As with “A Case of Identity,” Holmes is not above keeping information he regards as potentially damaging from his client. In “The Boscombe Valley Mystery,” this particular scruple is considerably expanded and extended to keeping information from the police and, in fact, instituting a ‘cover-up’ of far more serious crimes out of a sense of moral obligation to his adopted “client” and their family, although Holmes’ services were in fact retained by Inspector Lestrade.
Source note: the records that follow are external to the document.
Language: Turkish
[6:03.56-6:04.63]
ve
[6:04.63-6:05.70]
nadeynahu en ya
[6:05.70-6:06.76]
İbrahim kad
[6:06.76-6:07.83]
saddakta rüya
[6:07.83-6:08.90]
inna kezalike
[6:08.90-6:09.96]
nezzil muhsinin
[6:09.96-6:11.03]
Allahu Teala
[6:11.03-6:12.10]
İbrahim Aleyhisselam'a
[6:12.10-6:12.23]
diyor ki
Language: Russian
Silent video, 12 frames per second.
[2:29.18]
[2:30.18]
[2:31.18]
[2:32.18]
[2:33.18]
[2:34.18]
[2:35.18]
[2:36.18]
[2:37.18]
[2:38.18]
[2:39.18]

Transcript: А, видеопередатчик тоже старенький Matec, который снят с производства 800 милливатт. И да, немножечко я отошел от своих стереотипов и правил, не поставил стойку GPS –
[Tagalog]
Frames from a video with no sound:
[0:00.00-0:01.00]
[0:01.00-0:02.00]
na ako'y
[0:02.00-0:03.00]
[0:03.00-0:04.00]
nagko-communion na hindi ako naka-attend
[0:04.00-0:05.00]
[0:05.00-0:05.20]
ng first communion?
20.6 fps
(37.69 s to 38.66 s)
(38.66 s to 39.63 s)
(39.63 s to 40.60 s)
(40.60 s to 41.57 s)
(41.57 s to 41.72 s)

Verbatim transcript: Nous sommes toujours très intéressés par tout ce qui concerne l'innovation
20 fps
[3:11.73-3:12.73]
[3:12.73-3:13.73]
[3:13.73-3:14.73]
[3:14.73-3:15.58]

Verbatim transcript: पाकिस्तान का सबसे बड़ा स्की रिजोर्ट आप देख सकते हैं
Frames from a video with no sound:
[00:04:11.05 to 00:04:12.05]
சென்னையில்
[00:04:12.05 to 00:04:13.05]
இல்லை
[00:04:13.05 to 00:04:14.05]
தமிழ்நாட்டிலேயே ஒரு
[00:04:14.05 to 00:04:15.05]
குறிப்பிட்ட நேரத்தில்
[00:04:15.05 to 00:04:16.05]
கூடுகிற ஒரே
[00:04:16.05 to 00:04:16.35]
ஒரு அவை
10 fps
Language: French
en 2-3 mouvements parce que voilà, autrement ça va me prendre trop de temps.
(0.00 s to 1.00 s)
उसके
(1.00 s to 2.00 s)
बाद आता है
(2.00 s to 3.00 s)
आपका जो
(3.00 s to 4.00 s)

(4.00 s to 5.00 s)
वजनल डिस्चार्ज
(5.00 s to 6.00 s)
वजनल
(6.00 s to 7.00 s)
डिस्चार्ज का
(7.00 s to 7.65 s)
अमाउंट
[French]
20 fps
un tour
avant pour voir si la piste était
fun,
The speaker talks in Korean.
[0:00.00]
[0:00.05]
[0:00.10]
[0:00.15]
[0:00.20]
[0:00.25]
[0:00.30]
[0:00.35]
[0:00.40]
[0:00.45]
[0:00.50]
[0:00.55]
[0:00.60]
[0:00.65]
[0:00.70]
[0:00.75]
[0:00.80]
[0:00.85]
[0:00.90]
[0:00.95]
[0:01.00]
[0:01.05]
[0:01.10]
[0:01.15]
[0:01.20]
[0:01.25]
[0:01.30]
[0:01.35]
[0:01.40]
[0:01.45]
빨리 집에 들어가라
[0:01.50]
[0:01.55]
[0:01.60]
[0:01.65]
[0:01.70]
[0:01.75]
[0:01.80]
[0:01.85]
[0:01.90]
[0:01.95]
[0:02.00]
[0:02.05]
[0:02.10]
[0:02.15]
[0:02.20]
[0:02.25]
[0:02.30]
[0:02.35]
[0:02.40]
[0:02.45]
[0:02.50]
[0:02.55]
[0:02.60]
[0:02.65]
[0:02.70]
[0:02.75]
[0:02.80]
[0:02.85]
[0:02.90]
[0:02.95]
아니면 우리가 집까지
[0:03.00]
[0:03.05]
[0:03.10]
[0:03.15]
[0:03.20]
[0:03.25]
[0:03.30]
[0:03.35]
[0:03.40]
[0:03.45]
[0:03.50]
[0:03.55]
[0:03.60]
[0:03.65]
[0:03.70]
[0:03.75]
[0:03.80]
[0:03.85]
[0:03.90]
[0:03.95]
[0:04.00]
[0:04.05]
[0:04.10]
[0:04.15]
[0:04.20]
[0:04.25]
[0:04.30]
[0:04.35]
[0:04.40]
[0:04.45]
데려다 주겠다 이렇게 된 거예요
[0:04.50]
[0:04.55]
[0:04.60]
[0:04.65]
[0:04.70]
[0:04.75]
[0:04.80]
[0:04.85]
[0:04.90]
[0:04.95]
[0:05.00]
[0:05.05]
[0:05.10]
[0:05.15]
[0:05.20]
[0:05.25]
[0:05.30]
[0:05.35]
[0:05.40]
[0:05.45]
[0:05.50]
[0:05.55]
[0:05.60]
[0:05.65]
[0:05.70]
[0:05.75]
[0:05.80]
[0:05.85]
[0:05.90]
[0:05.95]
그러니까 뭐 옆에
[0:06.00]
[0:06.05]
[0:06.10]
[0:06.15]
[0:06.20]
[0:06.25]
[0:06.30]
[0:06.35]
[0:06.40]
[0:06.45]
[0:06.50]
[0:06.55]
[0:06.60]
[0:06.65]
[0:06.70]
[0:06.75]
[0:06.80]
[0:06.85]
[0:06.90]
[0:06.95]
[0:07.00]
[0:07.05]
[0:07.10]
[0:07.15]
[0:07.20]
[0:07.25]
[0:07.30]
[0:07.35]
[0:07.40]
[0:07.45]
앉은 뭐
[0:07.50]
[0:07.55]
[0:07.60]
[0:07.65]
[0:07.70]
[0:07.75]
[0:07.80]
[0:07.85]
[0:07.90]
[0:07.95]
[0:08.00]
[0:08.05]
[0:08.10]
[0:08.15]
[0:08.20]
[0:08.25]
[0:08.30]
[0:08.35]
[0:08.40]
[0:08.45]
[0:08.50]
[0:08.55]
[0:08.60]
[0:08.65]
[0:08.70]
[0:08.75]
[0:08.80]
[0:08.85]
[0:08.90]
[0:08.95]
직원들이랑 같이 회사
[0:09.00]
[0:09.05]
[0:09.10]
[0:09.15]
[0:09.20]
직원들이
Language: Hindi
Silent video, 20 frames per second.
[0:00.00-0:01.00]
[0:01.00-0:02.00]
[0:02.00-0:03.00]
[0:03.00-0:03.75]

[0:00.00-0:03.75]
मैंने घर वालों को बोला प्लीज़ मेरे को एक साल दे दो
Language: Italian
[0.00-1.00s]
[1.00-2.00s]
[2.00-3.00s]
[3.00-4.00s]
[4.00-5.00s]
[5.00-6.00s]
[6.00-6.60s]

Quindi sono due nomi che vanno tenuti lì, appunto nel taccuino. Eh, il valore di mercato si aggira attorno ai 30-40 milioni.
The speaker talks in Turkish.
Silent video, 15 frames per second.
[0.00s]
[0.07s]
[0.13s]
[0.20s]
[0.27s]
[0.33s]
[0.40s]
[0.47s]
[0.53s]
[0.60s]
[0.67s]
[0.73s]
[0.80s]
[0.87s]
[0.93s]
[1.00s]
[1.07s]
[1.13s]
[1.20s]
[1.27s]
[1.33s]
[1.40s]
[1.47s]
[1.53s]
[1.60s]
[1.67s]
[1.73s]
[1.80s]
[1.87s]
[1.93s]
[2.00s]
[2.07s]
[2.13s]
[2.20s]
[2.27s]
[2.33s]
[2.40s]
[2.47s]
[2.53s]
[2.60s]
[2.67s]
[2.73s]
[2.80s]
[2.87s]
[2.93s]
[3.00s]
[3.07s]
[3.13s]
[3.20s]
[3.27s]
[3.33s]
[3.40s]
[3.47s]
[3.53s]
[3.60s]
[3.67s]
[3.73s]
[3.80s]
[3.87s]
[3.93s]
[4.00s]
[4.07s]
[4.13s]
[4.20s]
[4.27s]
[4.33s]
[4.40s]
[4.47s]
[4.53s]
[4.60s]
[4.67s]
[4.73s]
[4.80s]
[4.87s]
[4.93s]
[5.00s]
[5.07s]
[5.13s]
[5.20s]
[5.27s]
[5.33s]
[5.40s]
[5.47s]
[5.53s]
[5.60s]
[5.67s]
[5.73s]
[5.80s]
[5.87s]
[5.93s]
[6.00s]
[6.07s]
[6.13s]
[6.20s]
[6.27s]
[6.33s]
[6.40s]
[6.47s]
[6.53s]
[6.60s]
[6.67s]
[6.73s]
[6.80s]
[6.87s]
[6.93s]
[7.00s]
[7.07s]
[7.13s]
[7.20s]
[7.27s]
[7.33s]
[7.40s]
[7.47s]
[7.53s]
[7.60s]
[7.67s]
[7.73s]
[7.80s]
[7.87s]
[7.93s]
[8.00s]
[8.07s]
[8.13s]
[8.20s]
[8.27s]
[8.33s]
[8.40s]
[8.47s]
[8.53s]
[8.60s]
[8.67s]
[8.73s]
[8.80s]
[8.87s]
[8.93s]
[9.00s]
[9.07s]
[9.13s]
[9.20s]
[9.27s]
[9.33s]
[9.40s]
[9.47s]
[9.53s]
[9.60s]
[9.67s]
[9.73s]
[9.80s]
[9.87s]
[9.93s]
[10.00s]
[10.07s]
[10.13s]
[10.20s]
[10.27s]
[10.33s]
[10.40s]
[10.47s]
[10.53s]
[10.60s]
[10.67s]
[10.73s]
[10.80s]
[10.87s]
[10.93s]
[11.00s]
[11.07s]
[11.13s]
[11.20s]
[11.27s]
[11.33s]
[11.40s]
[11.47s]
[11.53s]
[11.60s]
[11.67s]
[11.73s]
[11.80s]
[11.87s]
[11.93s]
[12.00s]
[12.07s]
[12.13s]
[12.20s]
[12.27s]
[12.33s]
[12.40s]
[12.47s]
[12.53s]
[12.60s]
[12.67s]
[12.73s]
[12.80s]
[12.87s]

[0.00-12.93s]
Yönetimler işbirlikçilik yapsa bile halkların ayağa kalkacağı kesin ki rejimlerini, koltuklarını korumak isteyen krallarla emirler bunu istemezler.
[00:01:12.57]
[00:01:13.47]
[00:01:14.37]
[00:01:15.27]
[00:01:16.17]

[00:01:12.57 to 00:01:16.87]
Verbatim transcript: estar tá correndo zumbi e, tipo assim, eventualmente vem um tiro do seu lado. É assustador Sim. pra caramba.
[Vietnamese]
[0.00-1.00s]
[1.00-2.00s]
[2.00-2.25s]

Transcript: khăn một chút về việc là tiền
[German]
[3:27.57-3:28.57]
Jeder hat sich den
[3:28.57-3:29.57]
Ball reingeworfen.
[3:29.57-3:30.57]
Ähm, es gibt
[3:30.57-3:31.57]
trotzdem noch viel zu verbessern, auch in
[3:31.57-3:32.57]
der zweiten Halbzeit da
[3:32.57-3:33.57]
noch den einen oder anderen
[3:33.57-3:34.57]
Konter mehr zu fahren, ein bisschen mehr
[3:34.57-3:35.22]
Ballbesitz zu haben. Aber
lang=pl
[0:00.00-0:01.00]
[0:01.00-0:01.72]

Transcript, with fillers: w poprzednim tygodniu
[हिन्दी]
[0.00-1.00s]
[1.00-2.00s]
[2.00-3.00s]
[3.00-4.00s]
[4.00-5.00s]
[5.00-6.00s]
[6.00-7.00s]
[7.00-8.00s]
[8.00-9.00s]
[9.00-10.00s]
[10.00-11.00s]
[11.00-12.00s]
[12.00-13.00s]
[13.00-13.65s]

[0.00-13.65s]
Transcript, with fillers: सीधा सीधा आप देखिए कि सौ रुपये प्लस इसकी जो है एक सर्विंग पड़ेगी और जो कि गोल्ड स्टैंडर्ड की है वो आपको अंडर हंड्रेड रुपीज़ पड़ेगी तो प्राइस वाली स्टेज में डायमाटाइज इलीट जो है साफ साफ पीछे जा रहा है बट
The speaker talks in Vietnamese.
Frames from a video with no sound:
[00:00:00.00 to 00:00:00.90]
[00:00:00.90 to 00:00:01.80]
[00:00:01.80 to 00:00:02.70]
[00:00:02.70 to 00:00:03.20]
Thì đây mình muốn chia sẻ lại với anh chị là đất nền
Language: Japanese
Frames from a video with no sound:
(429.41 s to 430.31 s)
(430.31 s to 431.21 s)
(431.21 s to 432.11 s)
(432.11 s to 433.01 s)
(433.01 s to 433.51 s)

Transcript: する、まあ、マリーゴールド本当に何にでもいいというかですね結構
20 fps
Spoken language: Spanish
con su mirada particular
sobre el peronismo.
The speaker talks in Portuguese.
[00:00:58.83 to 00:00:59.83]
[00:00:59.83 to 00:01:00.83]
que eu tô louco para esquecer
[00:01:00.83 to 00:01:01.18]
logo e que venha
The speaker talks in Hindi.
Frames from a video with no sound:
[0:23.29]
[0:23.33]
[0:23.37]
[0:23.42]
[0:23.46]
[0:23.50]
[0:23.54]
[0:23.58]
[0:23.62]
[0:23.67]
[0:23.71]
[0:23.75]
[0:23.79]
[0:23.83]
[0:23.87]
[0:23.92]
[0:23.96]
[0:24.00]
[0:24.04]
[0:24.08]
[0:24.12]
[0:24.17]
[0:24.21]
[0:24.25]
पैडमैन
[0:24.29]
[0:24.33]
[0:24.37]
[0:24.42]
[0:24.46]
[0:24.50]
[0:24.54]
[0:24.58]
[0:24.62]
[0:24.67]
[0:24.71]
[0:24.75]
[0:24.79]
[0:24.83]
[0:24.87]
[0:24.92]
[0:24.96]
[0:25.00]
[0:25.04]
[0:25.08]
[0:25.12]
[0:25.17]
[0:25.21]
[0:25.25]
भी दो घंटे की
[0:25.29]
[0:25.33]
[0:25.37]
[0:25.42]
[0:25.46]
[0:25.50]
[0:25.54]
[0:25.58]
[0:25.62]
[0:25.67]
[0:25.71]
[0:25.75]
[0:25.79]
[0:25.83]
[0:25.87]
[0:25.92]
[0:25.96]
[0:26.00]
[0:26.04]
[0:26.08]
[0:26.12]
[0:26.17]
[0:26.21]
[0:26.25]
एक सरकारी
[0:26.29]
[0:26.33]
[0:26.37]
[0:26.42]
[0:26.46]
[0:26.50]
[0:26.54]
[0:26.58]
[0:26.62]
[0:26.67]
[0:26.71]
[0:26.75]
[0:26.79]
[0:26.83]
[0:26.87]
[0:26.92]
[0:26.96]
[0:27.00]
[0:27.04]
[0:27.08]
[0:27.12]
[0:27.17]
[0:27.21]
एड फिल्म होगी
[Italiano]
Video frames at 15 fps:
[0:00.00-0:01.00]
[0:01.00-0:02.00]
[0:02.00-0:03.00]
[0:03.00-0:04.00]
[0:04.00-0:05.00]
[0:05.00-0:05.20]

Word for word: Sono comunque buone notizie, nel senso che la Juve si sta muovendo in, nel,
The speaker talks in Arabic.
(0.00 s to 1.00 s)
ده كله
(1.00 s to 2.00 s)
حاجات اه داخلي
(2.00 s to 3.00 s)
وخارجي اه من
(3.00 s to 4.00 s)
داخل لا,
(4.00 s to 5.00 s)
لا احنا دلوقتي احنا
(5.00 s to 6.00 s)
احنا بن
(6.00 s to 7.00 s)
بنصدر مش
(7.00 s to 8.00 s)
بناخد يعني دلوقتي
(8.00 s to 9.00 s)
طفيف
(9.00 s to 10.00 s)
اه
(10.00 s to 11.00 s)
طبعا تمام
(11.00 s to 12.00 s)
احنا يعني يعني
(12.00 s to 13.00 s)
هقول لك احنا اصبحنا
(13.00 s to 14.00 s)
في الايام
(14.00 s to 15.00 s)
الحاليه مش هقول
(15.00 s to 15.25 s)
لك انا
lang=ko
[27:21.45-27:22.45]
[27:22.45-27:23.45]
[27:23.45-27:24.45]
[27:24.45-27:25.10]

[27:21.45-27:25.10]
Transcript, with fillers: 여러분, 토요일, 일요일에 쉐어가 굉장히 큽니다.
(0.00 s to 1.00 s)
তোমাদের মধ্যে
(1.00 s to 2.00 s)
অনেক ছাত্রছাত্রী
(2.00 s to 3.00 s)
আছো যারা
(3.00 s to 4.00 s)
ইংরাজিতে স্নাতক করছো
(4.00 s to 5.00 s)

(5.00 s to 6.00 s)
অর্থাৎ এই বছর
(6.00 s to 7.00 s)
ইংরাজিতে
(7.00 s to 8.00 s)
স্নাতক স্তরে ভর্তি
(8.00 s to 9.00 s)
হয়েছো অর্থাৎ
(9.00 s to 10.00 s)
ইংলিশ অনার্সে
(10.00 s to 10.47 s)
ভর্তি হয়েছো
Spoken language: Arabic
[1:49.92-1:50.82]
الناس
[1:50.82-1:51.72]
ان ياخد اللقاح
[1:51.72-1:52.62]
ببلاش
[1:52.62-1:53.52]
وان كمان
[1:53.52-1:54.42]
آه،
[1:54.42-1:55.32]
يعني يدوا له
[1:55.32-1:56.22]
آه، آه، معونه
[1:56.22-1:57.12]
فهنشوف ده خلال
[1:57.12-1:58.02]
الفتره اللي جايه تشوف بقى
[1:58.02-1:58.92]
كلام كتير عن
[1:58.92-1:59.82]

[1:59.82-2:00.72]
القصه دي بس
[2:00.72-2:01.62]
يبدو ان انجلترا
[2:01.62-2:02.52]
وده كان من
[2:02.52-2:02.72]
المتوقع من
While the idea of secret-keeping is central to the Holmes canon, as it would be for any detective to engender trust in his or her clients, Holmes and Watson alike display a far more acute sense of preservation and protection of both life, liberty and reputation in “Boscombe” than was common in Victorian society.

As Jack Tracy, author of the essential Encyclopædia Sherlockiana stated, “if [Conan Doyle’s characters] enjoyed a strong sense of security and belonging, they did so at the cost of a rigid code of social behavior very much in conflict with…concepts of personal liberty.” Whether Holmes considers himself above such a code and is inclined to break with it as he deems necessary out of well earned professional hubris or simply considers the law or morality irrelevant to his obsessive pursuits with crime and puzzles, is subject to much speculation in the scholarly community surrounding the Holmes canon. As “The Boscombe Valley Mystery” demonstrates, the secrets that Holmes and Watson tend to keep or to share seem chosen to keep everyone—including the reader—guessing.